PROVIDED ENTRIES
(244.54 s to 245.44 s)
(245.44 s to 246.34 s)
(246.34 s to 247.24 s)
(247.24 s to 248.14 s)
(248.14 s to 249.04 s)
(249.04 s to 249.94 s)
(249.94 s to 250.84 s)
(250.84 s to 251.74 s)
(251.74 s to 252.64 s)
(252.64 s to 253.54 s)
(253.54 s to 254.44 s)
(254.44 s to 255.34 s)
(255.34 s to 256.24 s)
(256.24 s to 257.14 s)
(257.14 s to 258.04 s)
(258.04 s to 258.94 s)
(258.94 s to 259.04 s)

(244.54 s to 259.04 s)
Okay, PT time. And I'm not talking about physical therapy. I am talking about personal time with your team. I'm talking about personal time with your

WHAT IS BEING ASKED
Retype the entries above exactly, but only from the line containing "(250.84 s to 251.74 s)" through the line containing "(258.94 s to 259.04 s)", both included.

WRITTEN ANSWER
(250.84 s to 251.74 s)
(251.74 s to 252.64 s)
(252.64 s to 253.54 s)
(253.54 s to 254.44 s)
(254.44 s to 255.34 s)
(255.34 s to 256.24 s)
(256.24 s to 257.14 s)
(257.14 s to 258.04 s)
(258.04 s to 258.94 s)
(258.94 s to 259.04 s)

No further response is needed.